XXXV
Я уже привык ходить, подчиняя шаг ритму собственного дыхания, и потому с удивлением обнаруживал, что люди вокруг меня на этом широком тротуаре идут, уходят и проходят мимо, подчиняясь ритму, не свойственному их органическим потребностям. Они шли именно таким шагом, а не каким-нибудь другим потому, что должны были успеть дойти до угла в тот самый момент, когда зажжется зеленый свет, позволяющий им перейти улицу. Людской поток, который, клокоча, вырывался из отверстий подземки через одинаковые промежутки времени, регулярно, словно пульс, нарушал общий ритм, и тогда спешка возрастала еще больше; но проходило время, и восстанавливался обычный ритм движения от светофора к светофору. Я никак не мог приспособиться к законам этого коллективного движения и потому снова переходил на медленный шаг, то и дело останавливаясь перед витринами, потому что вблизи магазинов существует нечто вроде зоны снисхождения для стариков, инвалидов и просто тех, кто не спешит.

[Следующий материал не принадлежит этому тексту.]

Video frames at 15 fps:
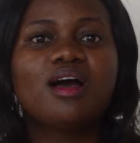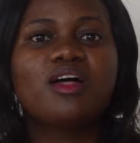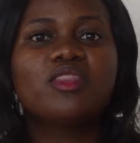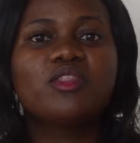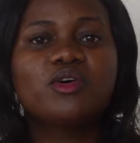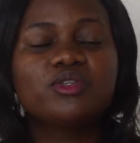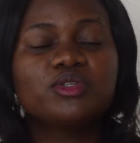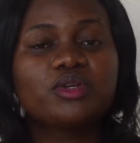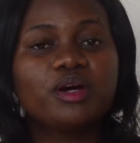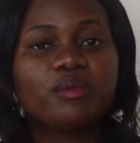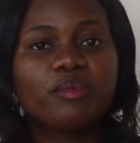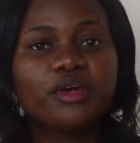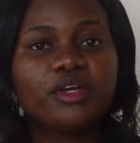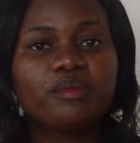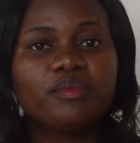Those on
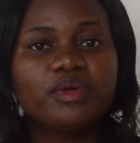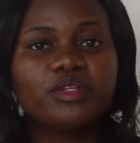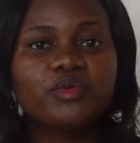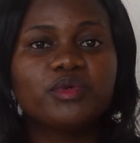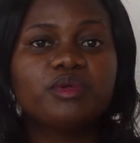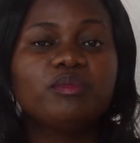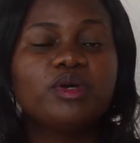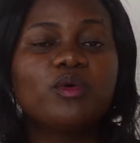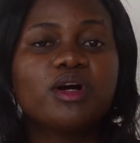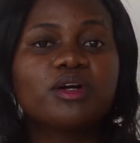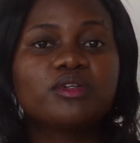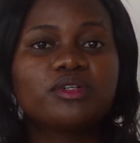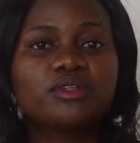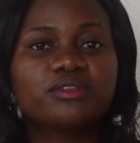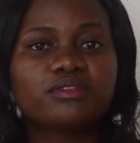appointment will be
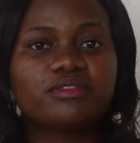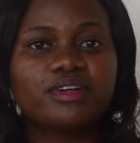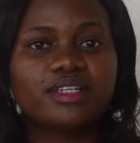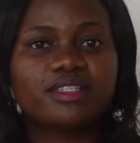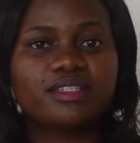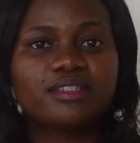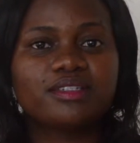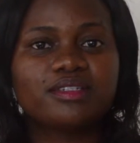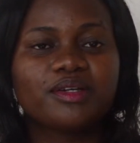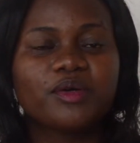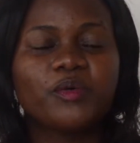worked on first.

Я обнаружил, что в узком пространстве между двумя витринами или двумя домами отдыхали какие-то словно оглушенные существа, напоминающие выставленные для обозрения мумии. В нише стояла беременная женщина с большим животом и восковым лицом; в красной кирпичной будочке негр в поношенном пальто пробовал только что купленную окарину;[167] в подворотне дрожал от холода пес в ногах пьяного, который спал стоя. Я дошел до церкви; несшиеся оттуда звуки органа приглашали меня в ее заполненные ладаном сумерки. Под сводами гулко звучала латынь литургии. Я смотрел на обращенные к священнику лица, на которых отражалась желтизна свечей: никто из тех, кого собрала сюда вера, не понимал ни одного слова священника. Красота стиля не доходила до них. Теперь латынь выброшена из школ за ненадобностью, и то, что я увидел здесь, было всего-навсего театром, спектаклем, который становился все менее понятным. Между алтарем и верующими год от году ширилась пропасть, заполненная мертвыми словами. К сводам возносились канты:
A к непонятному для присутствующих тексту добавлялась еще и музыка, которая для большинства уже перестала быть музыкой; это песнопение слушали, но не слышали, как слушали, не слыша, мертвую речь, для которой эта музыка служила аккомпанементом. Я видел, как далеки были собравшиеся здесь женщины и мужчины от всего того, что тут говорилось и пелось на непонятном им языке, и заметил, что точно так, как не понимали они смысла таинства, на котором присутствовали, точно так же не отдавали себе отчета в том, что вообще здесь происходило. Когда они венчаются здесь, обмениваются кольцами, опускают монеты или когда им на головы сыплют пригоршни риса, они не осознают символики складывавшихся на протяжении миллионов лет обрядов, которые им приходится выполнять.